Il ignore si les informations transmises à la Gendarmerie royale du Canada ont pu être compromises par la trahison alléguée de Cameron Ortis. Il n’a eu aucun contact avec la GRC depuis. Il espère que l’enquête ira de l’avant malgré tout.

PHOTO ADRIAN WYLD, LA PRESSE CANADIENNE

Bill Browder dit avoir été victime d’une fraude de 230 millions perpétrée par des responsables gouvernementaux russes corrompus alliés à des mafieux. Son ancien avocat, Sergueï Magnitski, a été jeté en prison où il est mort un an plus tard. 
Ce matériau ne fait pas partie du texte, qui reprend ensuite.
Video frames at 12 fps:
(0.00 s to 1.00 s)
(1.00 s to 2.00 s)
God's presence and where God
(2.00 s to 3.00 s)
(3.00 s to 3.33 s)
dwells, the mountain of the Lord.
« J’espère que ce dossier sera traité avec le sérieux nécessaire compte tenu de la gravité du crime. De notre point de vue, le plus important maintenant est de recevoir un message clair de la GRC disant que l’enquête sur le blanchiment d’argent du dossier Magnitski sera confiée à quelqu’un qui va la poursuivre avec vigueur et énergie », lance le financier.
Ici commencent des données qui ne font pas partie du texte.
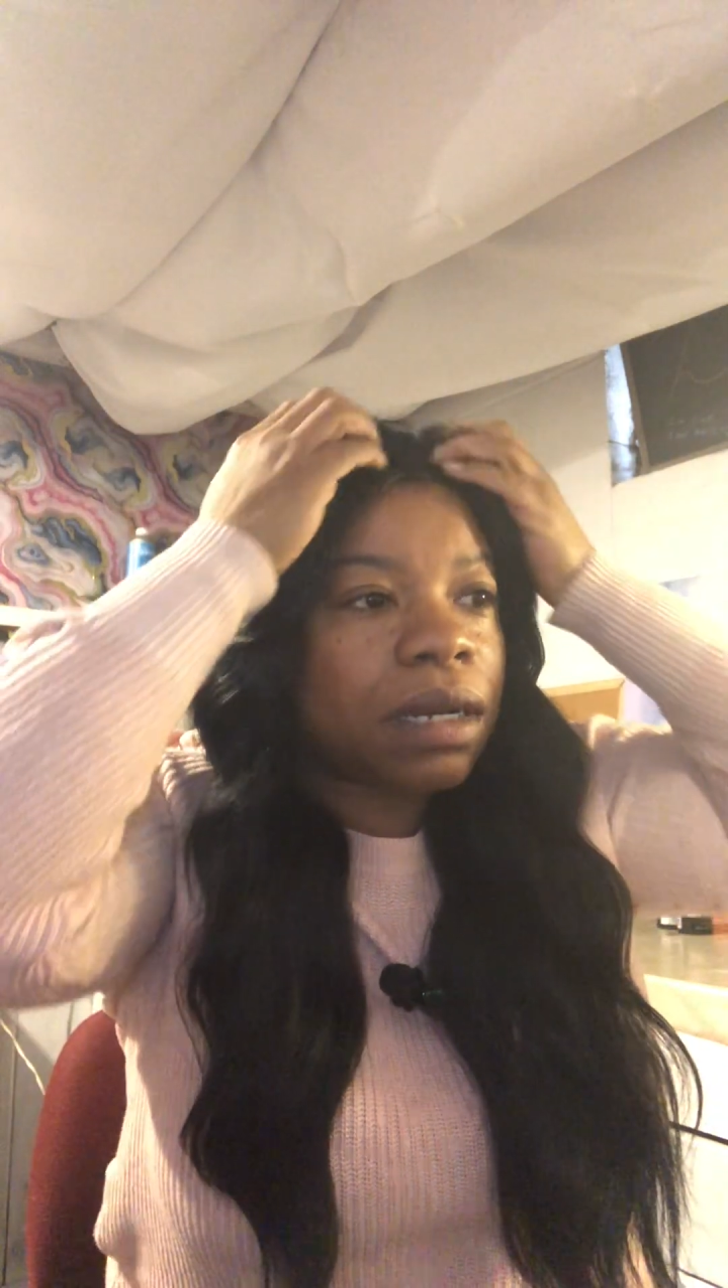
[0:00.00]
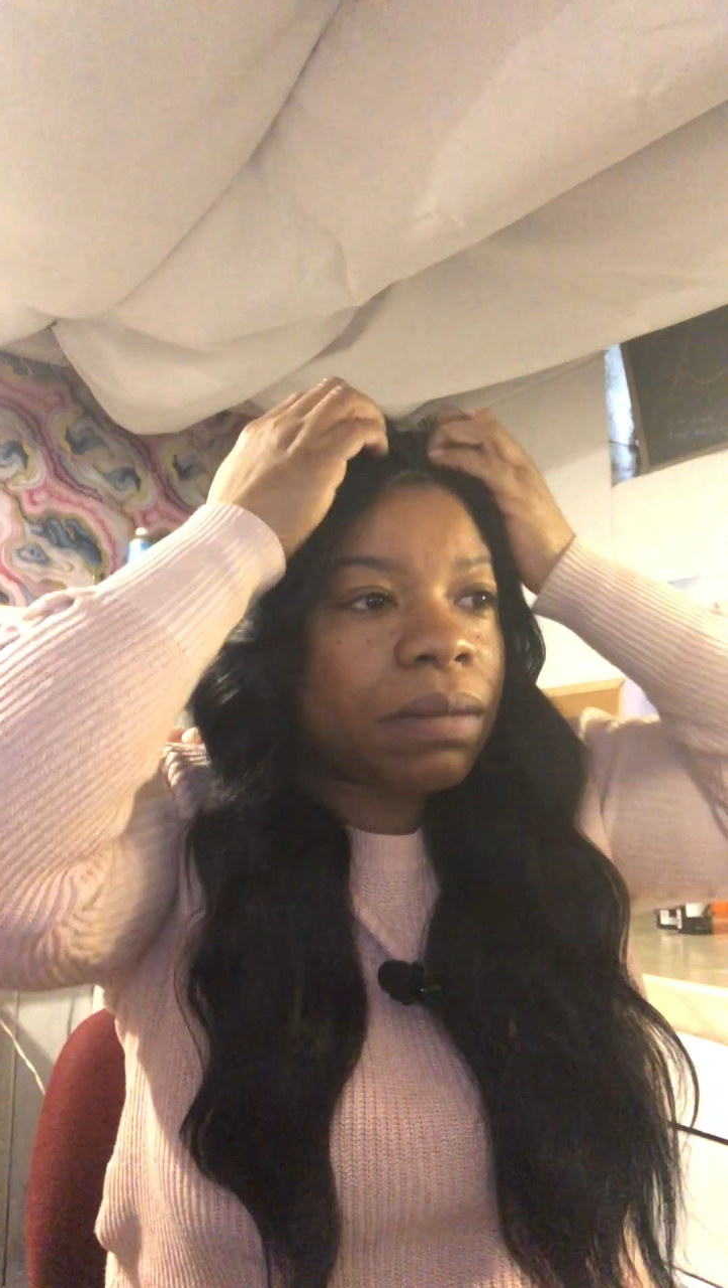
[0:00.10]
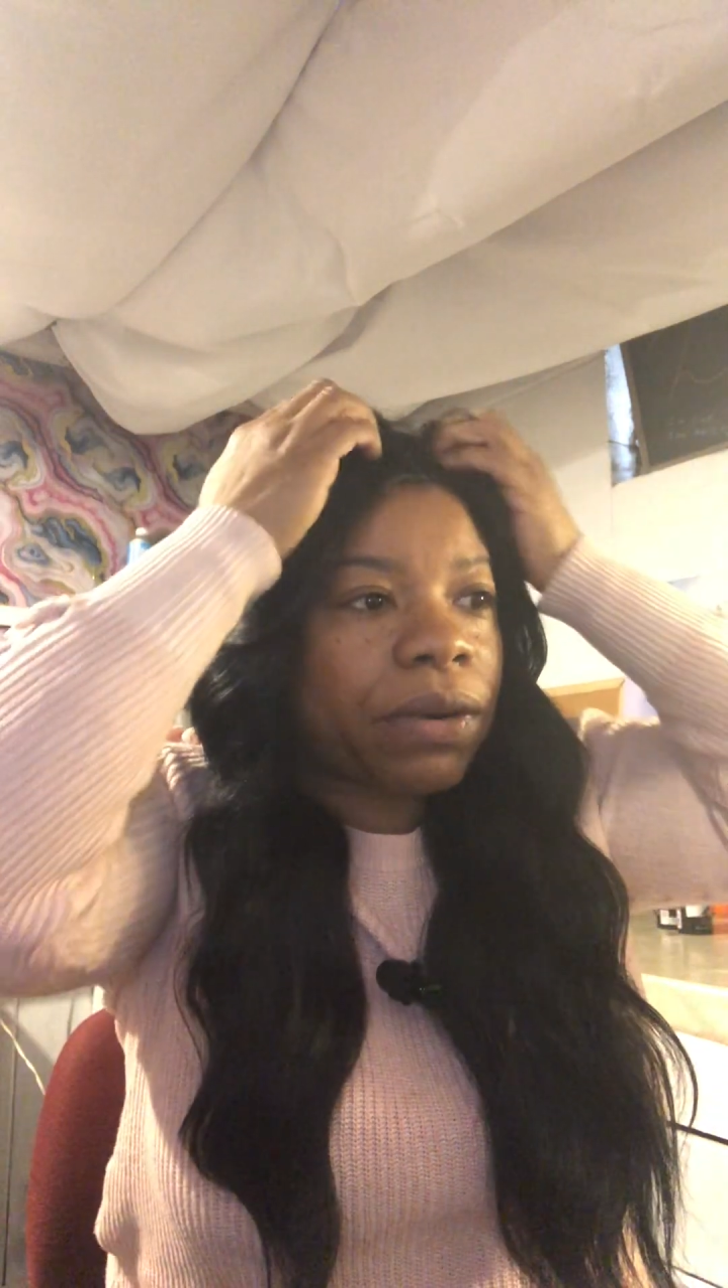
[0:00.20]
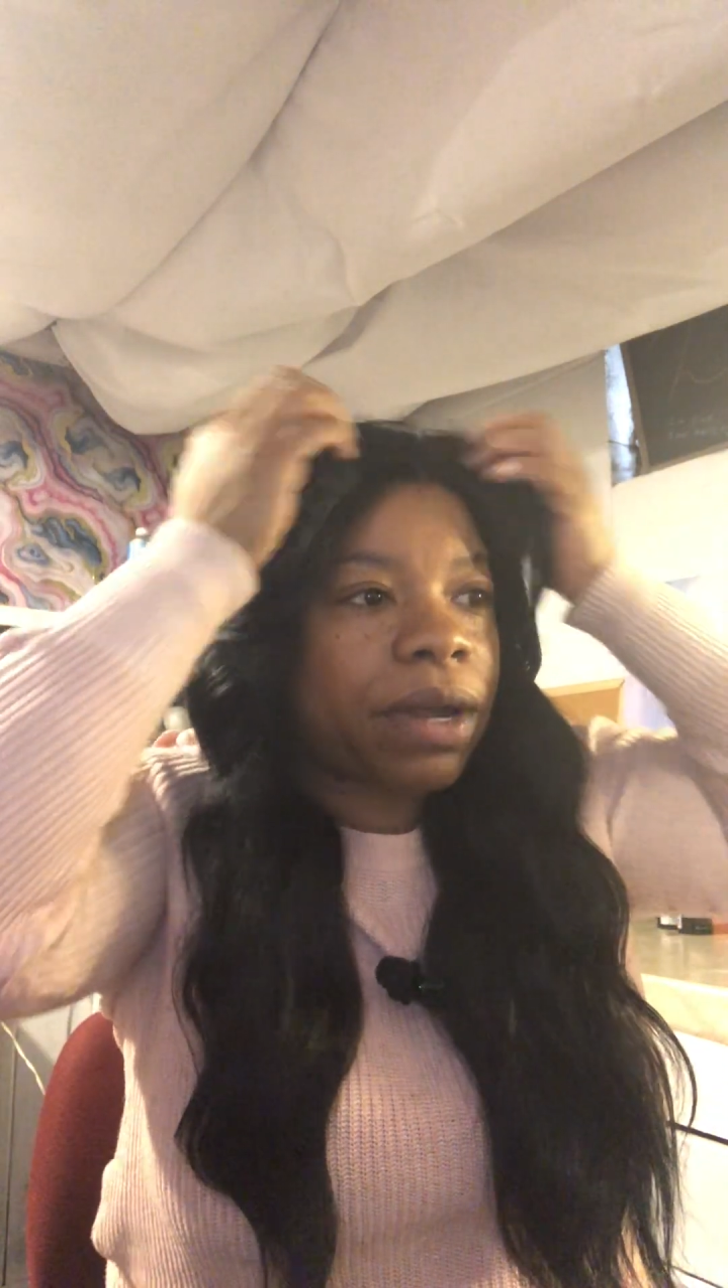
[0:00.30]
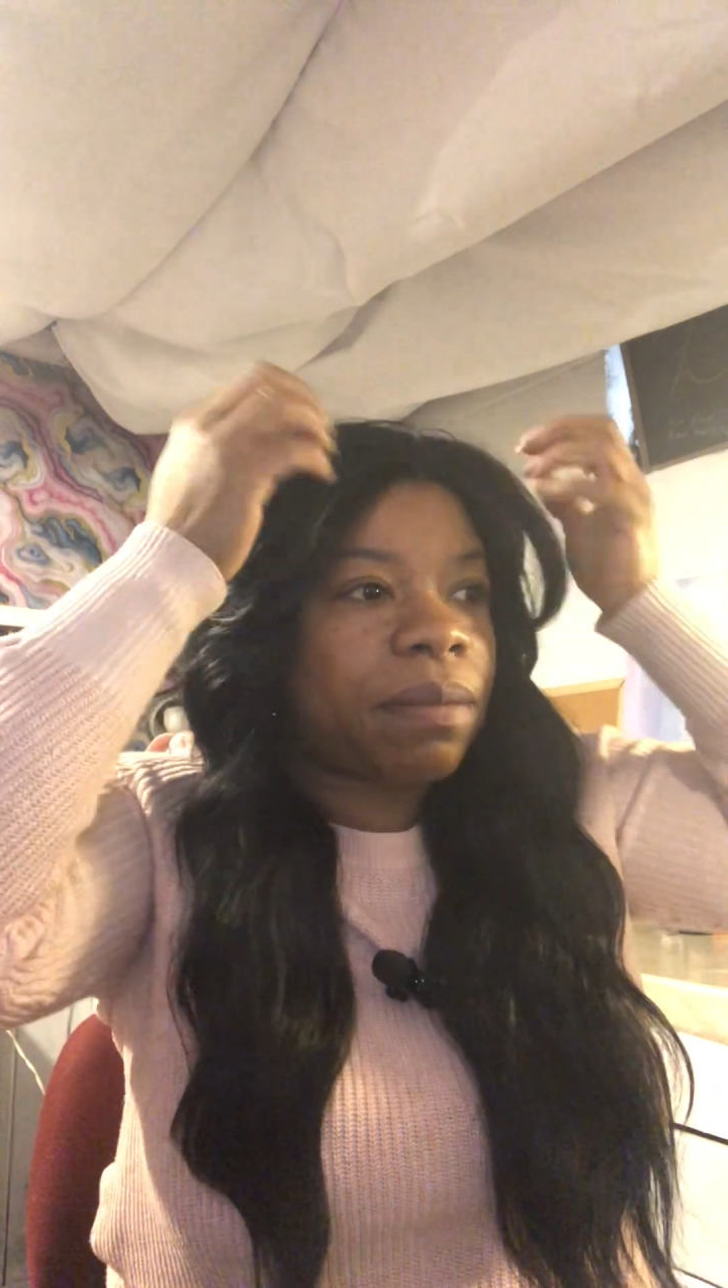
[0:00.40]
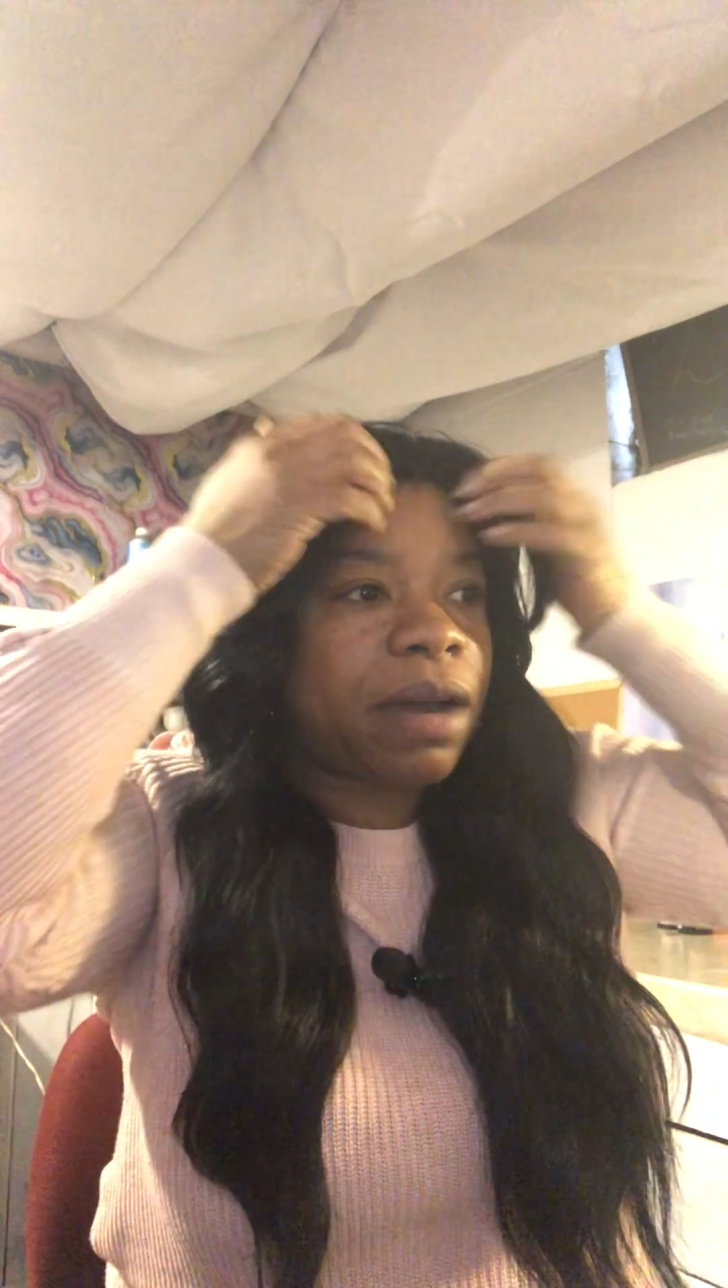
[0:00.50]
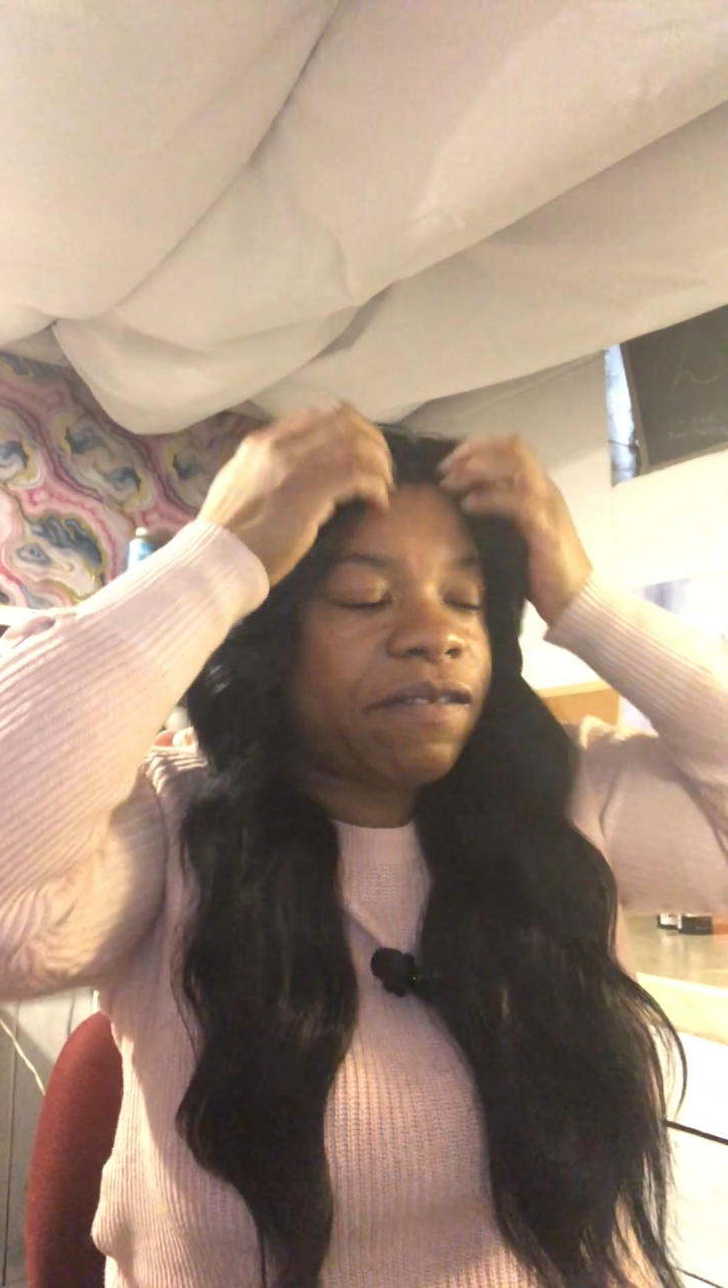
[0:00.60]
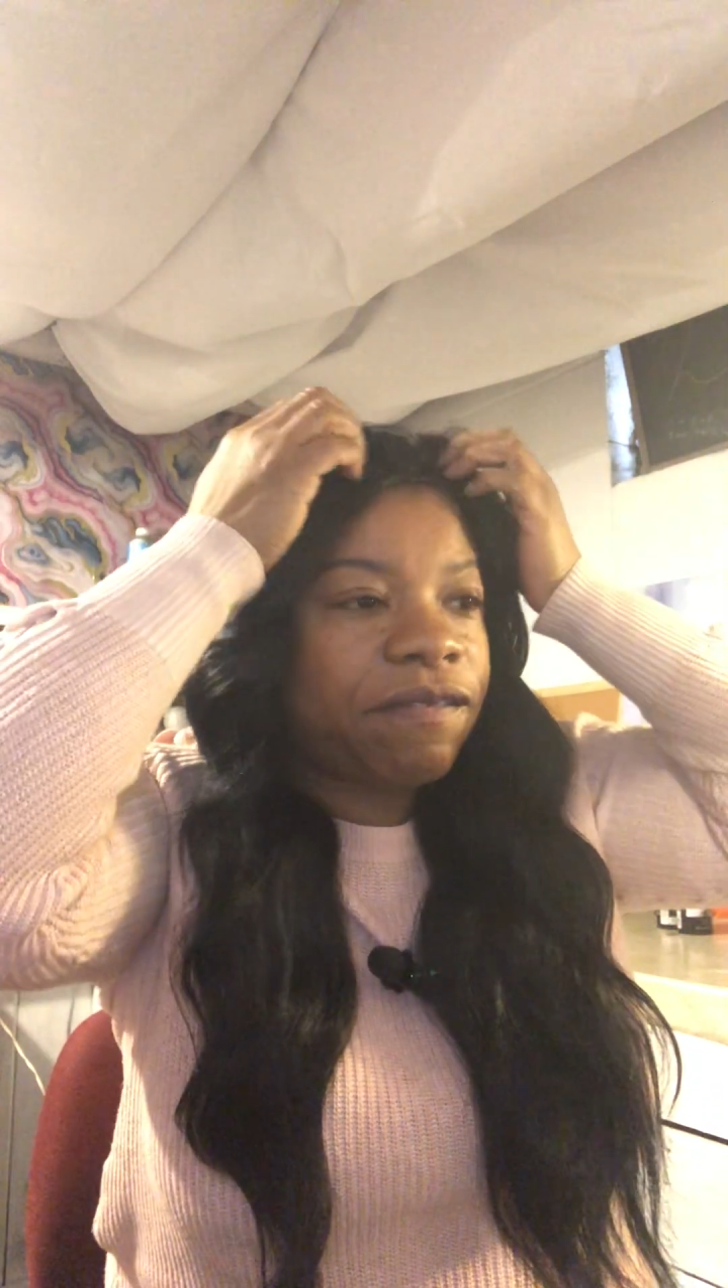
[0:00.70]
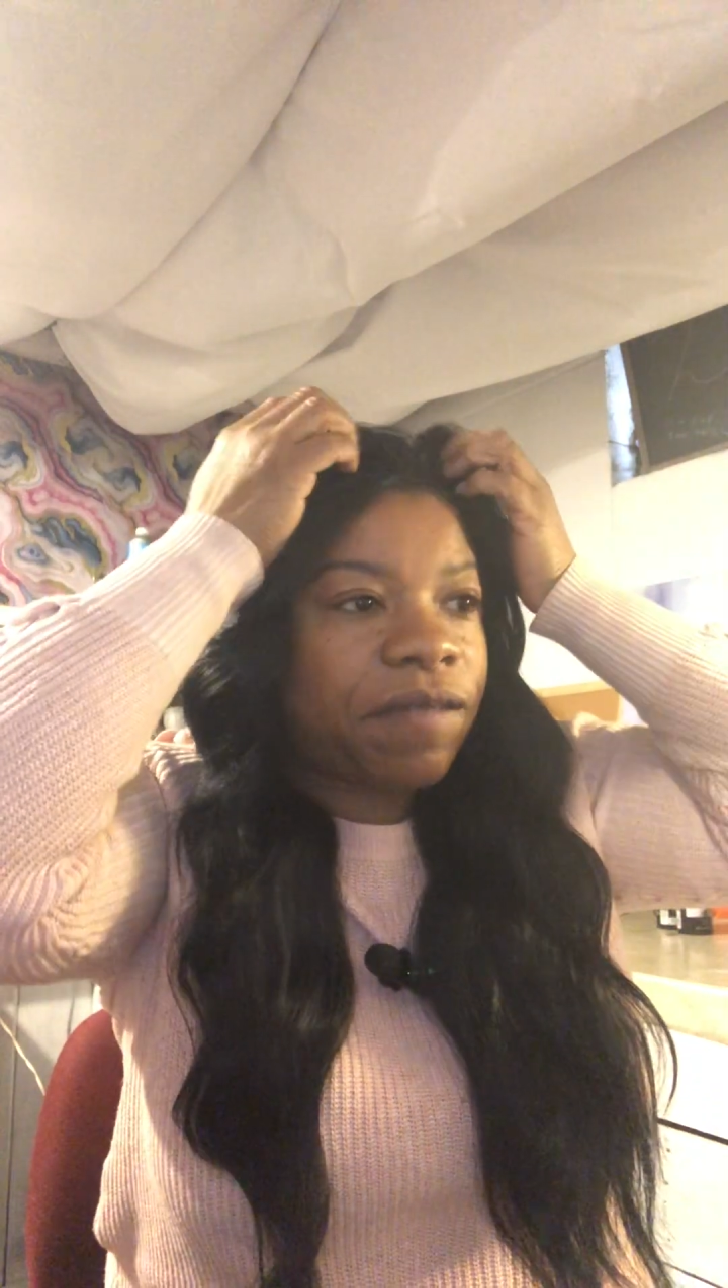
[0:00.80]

upgrade my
Il se demande si les autorités canadiennes en feront une priorité. « Dans ce cas en particulier, à part les deux rencontres que nous avons eues avec M. Ortis, il ne semblait pas y avoir d’autres actions. J’en déduis qu’ils étaient plutôt passifs par rapport à ce crime. »

Accusations « extrêmement perturbantes »

Cameron Ortis, qui travaillait à la GRC depuis 2007, demeure détenu et reviendra devant la cour à Ottawa vendredi.

La commissaire de la GRC, Brenda Lucki, a déclaré hier dans un communiqué que les accusations qui pèsent sur lui sont « extrêmement perturbantes » et que l’enquête est toujours en cours sur cette affaire.

« Nous évaluons les conséquences des activités présumées au fur et à mesure que l’information devient disponible. Nous sommes conscients des risques potentiels pour les opérations de nos partenaires au Canada et à l’étranger et nous les remercions de leur collaboration soutenue. Soyez assurés que des stratégies d’atténuation sont mises en place, au besoin », a-t-elle déclaré.

Elle a reconnu qu’à titre de dirigeant du renseignement, M. Ortis avait accès aux secrets du Canada, mais aussi de ses alliés.

« En vertu des postes qu’il occupait, M. Ortis avait accès à de l’information que possédait la collectivité canadienne du renseignement. Il avait également accès à des renseignements provenant de nos alliés nationaux et internationaux. Il s’agit d’un niveau d’accès approprié compte tenu des postes qu’il occupait », a-t-elle déclaré.

La GRC doit donner plus de détails lors d’une conférence de presse aujourd’hui dans la capitale fédérale.

Trouvé grâce à un vendeur de téléphones ultrasécurisés

La chaîne de télévision Global, première à avoir annoncé l’arrestation de M. Ortis, a affirmé hier que c’était l’arrestation du patron d’une organisation criminelle canadienne spécialisée dans la vente de téléphones ultrasécurisés qui avait permis aux policiers de remonter jusqu’à Cameron Ortis. Vincent Ramos, de Vancouver, dirigeait Phantom Secure Communications, une entreprise qui vendait des téléphones intraçables aux grands trafiquants de drogue partout dans le monde. Ramos a été arrêté et condamné à la prison aux États-Unis l’an dernier. De son côté, la chaîne CBC dit avoir vu un document qui précise que Cameron Ortis avait écrit à Ramos pour lui proposer de lui vendre des secrets de la GRC, ce qui a été découvert à la suite de l’enquête américaine sur Ramos.